EECS Prof. Ronald Fearing, EECS PhD student Justin Yim, post doc Dr. Mark Plecnik, and ME PhD student Duncan Haldane have created Salto, the most vertically agile jumping robot. Salto can repeatedly jump 1 meter vertically at almost two times per second. Salto is featured in the premier issue of Science Robotics (Dec. 6).
Alumnus Paul Debevec (Ph.D. 1996) is the subject of a Cartoon Brew interview titled "Paul Debevec: A Name You Absolutely Need to Know in CG, VFX, Animation, and VR." Paul's insights into virtual cinematography, image-based lighting (IBL), and the crafting of photoreal virtual humans inspired several films, including The Matrix, Spider-Man 2, and Avatar, along with games and real-time rendered content. Paul is now an adjunct research professor at the University of Southern California Institute for Creative Technologies (USC ICT) and just began as a senior staff engineer in the GoogleVR Daydream team, working at the intersection of virtual reality and real-time rendering. The interview explores why his research has had such a major influence on computer graphics, animation, vfx, and vr.
CS postdoctoral fellow Jeff Regier (adviser: Michael Jordan) along with researchers from Julia Computing, Intel, NERSC, LBNL, and JuliaLabs@MIT have developed a new parallel computing method to dramatically scale up the process of cataloging astronomical objects.

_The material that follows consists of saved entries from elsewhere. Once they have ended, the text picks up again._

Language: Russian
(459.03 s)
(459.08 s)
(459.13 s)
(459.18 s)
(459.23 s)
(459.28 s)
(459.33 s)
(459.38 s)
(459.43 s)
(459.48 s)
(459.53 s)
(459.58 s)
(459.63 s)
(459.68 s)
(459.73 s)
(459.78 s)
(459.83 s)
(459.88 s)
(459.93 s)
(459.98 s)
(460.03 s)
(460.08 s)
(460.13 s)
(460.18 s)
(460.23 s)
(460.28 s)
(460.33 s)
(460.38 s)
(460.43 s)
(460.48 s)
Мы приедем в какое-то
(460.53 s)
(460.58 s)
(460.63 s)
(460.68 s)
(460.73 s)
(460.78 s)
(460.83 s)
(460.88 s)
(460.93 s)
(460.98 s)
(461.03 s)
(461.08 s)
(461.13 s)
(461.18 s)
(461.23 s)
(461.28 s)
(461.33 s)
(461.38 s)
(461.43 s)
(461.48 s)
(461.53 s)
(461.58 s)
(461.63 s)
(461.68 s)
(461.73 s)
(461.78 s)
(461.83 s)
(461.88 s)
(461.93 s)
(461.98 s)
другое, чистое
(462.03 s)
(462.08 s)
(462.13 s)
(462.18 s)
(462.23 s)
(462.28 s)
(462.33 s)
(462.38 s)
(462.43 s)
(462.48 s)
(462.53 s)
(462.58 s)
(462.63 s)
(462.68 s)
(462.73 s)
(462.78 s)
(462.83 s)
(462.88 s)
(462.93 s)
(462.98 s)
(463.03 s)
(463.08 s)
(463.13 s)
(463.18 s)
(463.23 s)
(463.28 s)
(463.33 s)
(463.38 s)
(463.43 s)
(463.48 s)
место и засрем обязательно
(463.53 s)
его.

This major improvement leverages 8,192 Intel Xeon processors in Berkeley Lab’s Cori supercomputer and Julia, the high-performance, open-source scientific computing language to deliver a 225x increase in the speed of astronomical image analysis.

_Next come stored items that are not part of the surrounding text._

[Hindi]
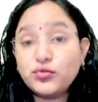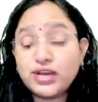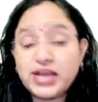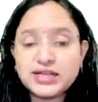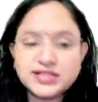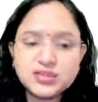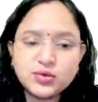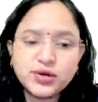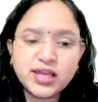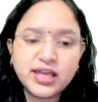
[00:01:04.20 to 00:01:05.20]
फ्री क्लासेस हो
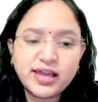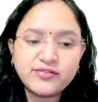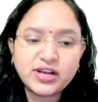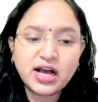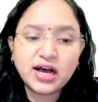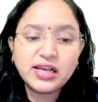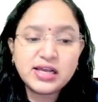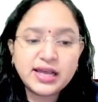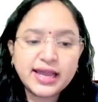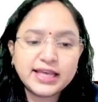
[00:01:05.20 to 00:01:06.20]
रही हैं फिलहाल
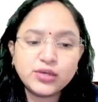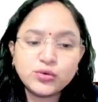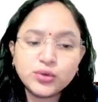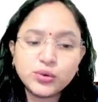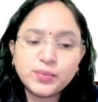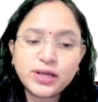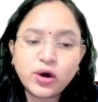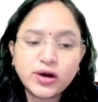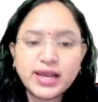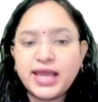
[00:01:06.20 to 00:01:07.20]
एक यूट्यूब पर
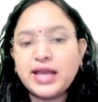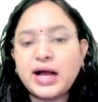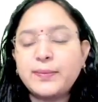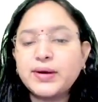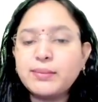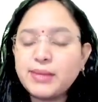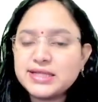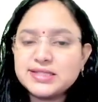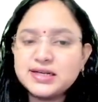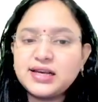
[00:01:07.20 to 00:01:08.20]
और एक आपका
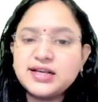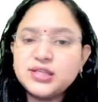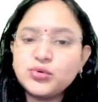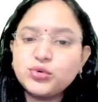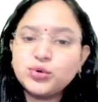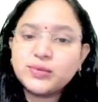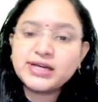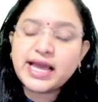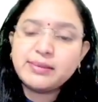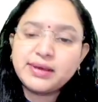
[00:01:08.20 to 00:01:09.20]
मास्टर क्लास यूट्यूब का
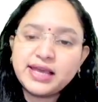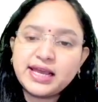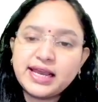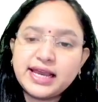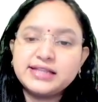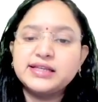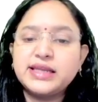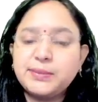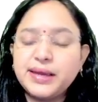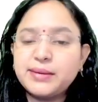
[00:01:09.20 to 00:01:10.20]
टाइमिंग है एट
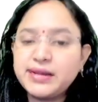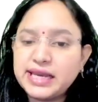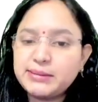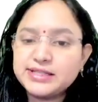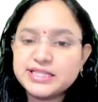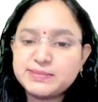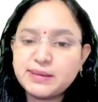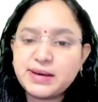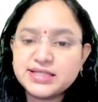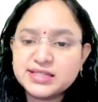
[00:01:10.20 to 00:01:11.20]
थर्टी पी एम डेली बेसिस पर
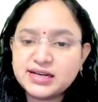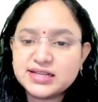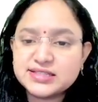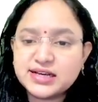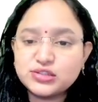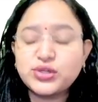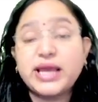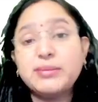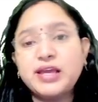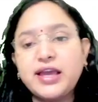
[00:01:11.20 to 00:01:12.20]
मास्टर क्लास का जो
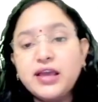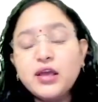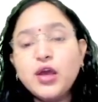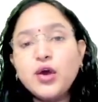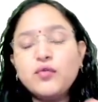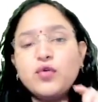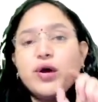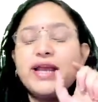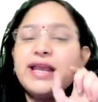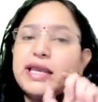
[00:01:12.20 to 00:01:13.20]
टाइमिंग है वो
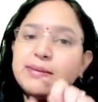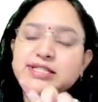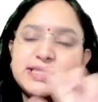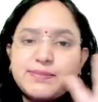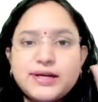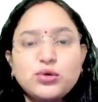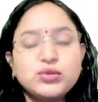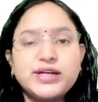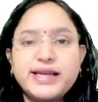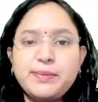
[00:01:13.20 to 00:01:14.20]
है डेली बेसिस पर टू
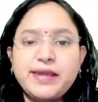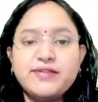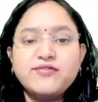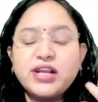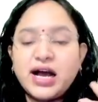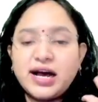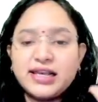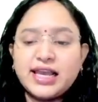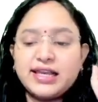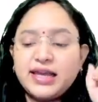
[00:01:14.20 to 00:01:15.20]
थर्टी पी एम फिलहाल
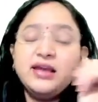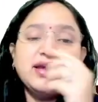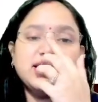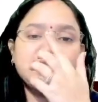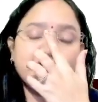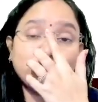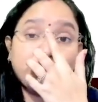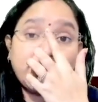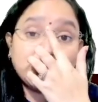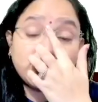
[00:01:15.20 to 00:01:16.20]
के लिए ठीक है तो
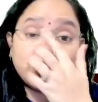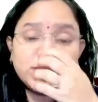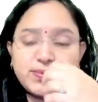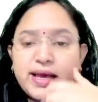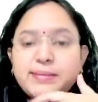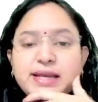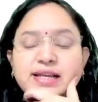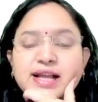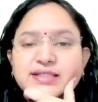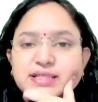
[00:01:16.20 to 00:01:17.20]
मेक श्योर sure इसमें इन
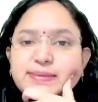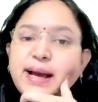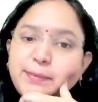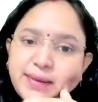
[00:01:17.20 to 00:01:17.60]
क्लासेस में आप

The code used for this analysis is called Celeste. “Astronomical surveys are the primary source of data about the Universe beyond our solar system,” said Jeff. “Through Bayesian statistics, Celeste combines what we already know about stars and galaxies from previous surveys and from physics theories, with what can be learned from new data. Its output is a highly accurate catalog of galaxies’ locations, shapes and colors. Such catalogs let astronomers test hypotheses about the origin of the Universe, as well as about the nature of dark matter and dark energy.”